La pelota no se mancha, pero el negocio del fútbol sí
Hubo un tiempo en que el fútbol pertenecía al pueblo.
Era el deporte de la clase trabajadora. El juego de los barrios obreros, de las aldeas, de los pueblos, de los cerros latinoamericanos y de las favelas brasileñas. Bastaban una pelota, dos piedras haciendo de portería y un grupo de niños con ganas de jugar para que apareciera la magia.
Porque el fútbol nunca fue únicamente un deporte.
Fue identidad, cultura popular, memoria colectiva, ascensor social y esperanza para millones de personas nacidas donde parecía imposible soñar.
De aquellos campos de tierra salieron leyendas como Diego Armando Maradona o Garrincha. Hijos de la pobreza, de familias humildes, de barrios olvidados por el poder. Hombres llenos de contradicciones, con errores y debilidades, pero capaces de hacer del balón una obra de arte.
Eduardo Galeano definió a Maradona con una frase inolvidable: «Un villero con mucha guita pero con conciencia de clase. Un Dios errante, sucio y pecador. El más humano de los dioses.»
Y probablemente nadie haya resumido mejor quién fue.
Maradona nunca dejó de sentirse hijo del pueblo. Nunca olvidó de dónde venía. Y dejó otra sentencia que hoy cobra más sentido que nunca: «La pelota no se mancha.»
Tenía razón.
La pelota no se mancha.
Lo que se ha manchado es todo lo que la rodea.
Porque el fútbol profesional hace tiempo que dejó de estar dirigido pensando en la afición y comenzó a organizarse pensando exclusivamente en el negocio. Los aficionados ya no son el centro del deporte; son consumidores. Los clubes se transforman en marcas globales, las competiciones en productos televisivos y los futbolistas en activos financieros que se compran y venden por cifras obscenas mientras millones de personas apenas llegan a fin de mes.
El problema ya no es solo el dinero. El problema es quién manda.
Los grandes organismos del fútbol parecen haber renunciado a cualquier referencia ética cuando adjudican competiciones internacionales o trasladan torneos históricos allí donde existen mayores beneficios económicos, aunque ello implique ignorar graves denuncias sobre derechos humanos o utilizar el deporte como herramienta de prestigio para gobiernos con un historial ampliamente cuestionado por organizaciones internacionales.
Da igual si hablamos del Mundial de Qatar, del próximo Mundial organizado en gran parte por Estados Unidos o de competiciones oficiales disputadas en Arabia Saudí.
El criterio ya no parece ser el deporte.
El criterio es el dinero.
El fútbol se pone al servicio de fondos de inversión, jeques, magnates y grandes intereses económicos mientras quienes llenan los estadios, quienes compran las entradas, quienes sienten los colores y quienes transmiten esa pasión de generación en generación son tratados como simples clientes.
Nos quieren convencer de que todo tiene un precio.
Que la tradición puede venderse.
Que la historia puede alquilarse.
Que los sentimientos también cotizan en bolsa.
Pero hay algo que nunca podrán comprar.
No podrán comprar el fútbol que sigue vivo en los campos de tierra, en los barrios obreros, en las plazas de los pueblos, en las ligas de aficionados y en los niños que siguen jugando hasta que anochece sin pensar en contratos millonarios ni en campañas de marketing.
Ese sigue siendo el verdadero fútbol.
El que pertenece al pueblo.
El que convirtió a un muchacho de Villa Fiorito en el mejor futbolista de todos los tiempos.
Maradona confesó una vez: «Me arrepiento del 99 % de las cosas que hice en la vida.
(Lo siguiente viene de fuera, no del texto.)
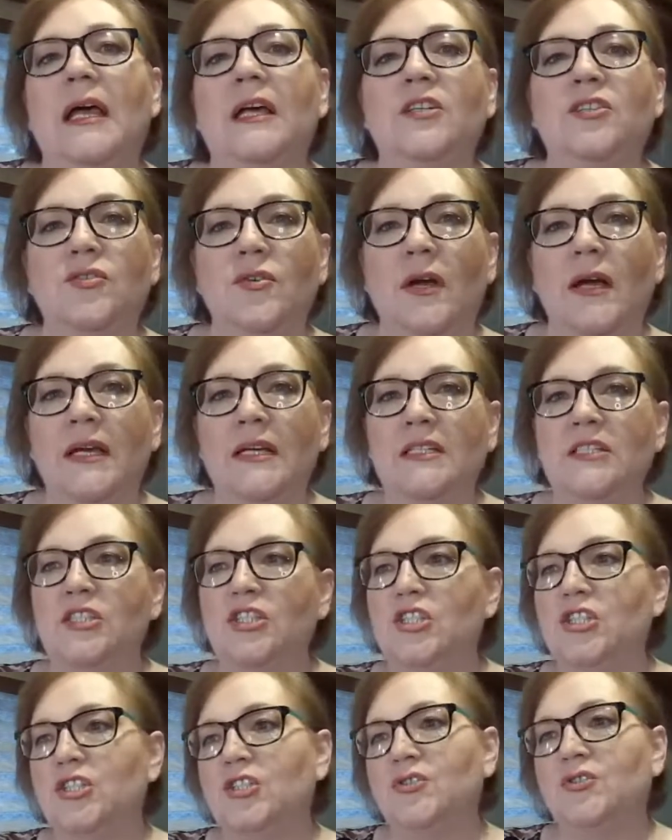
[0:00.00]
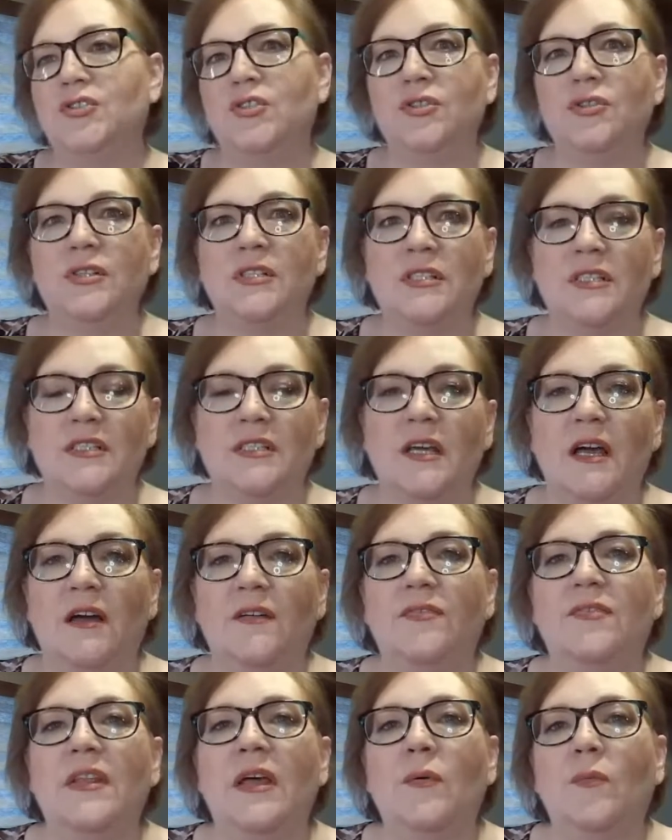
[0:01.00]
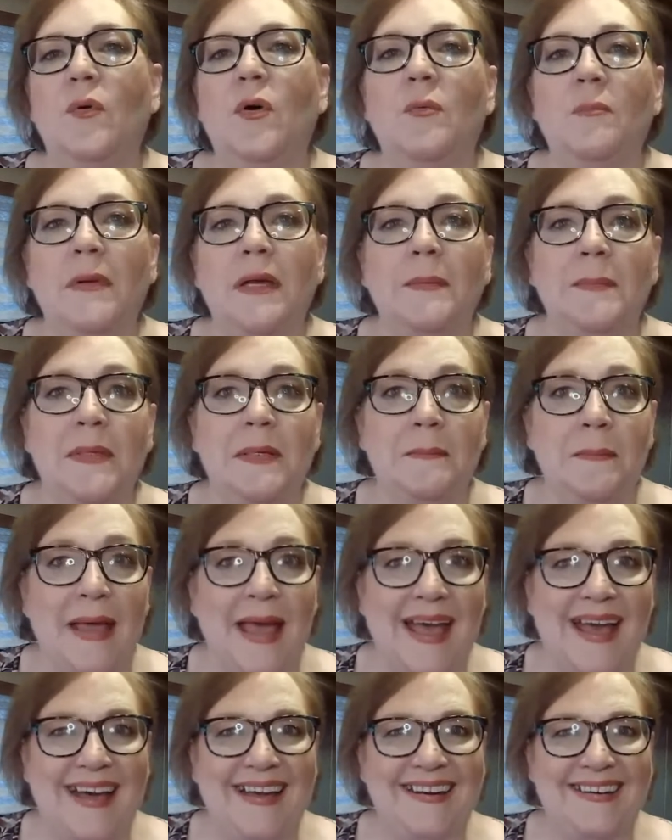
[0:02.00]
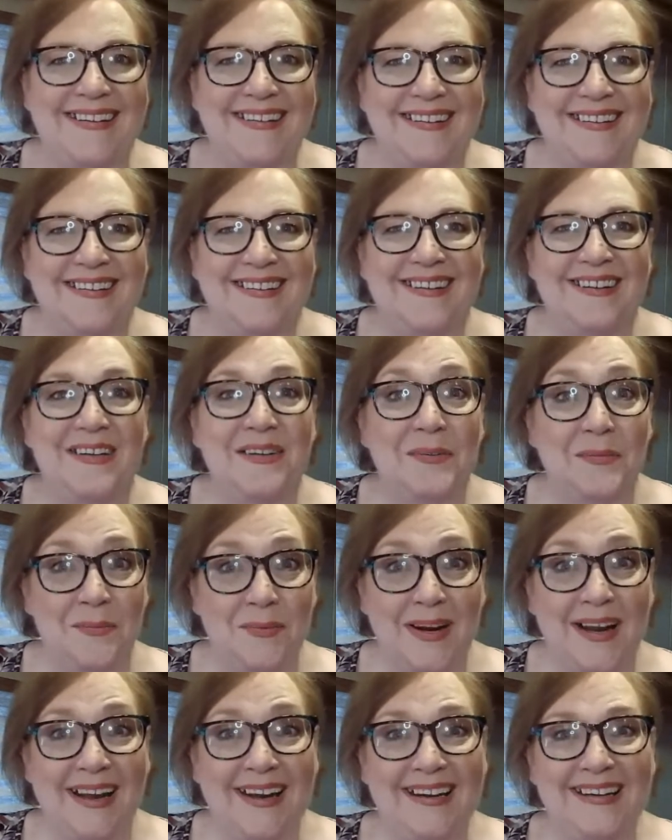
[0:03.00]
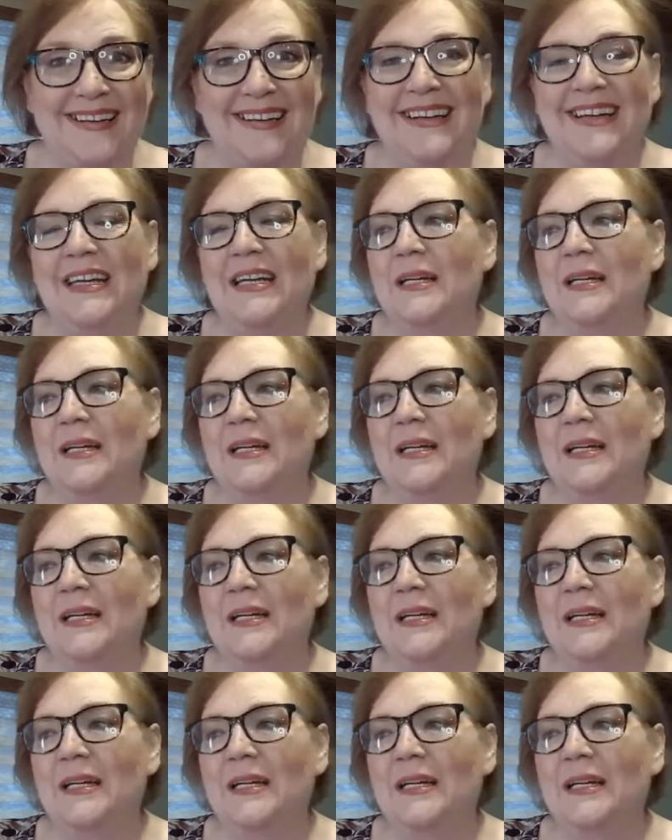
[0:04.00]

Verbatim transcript: and trying to do the stuff that won't make me mad, right?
Sin embargo, el otro 1 % —que es el fútbol— compensa todo lo demás.»
Quizá porque comprendía que el fútbol era mucho más que un negocio.
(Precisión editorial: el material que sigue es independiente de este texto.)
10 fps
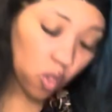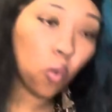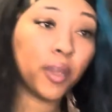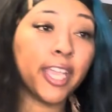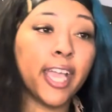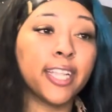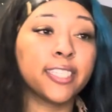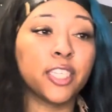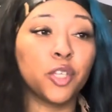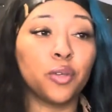when they got to
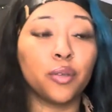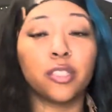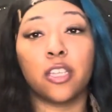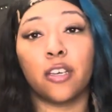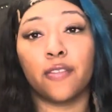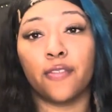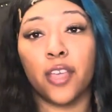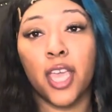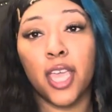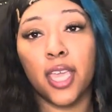send you your stuff
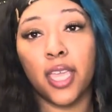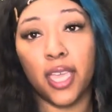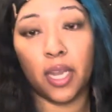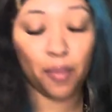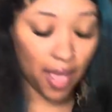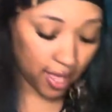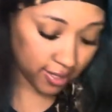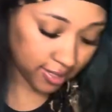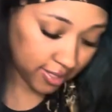in a box.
Era una forma de rebelarse contra el destino.
Una oportunidad para que un niño pobre pudiera desafiar al mundo con un balón en los pies.
Los dirigentes podrán seguir vendiendo competiciones al mejor postor. Podrán seguir subordinando el deporte a los intereses económicos y geopolíticos de quienes más dinero ofrecen. Podrán seguir convirtiendo el fútbol en una industria multimillonaria.
Pero jamás conseguirán apropiarse de su esencia.
Porque la pelota, como dijo Maradona, no se mancha.
Los que sí se están manchando son quienes han decidido convertir el deporte más popular del planeta en un mercado donde la dignidad, la ética y los valores siempre acaban perdiendo frente al poder del dinero.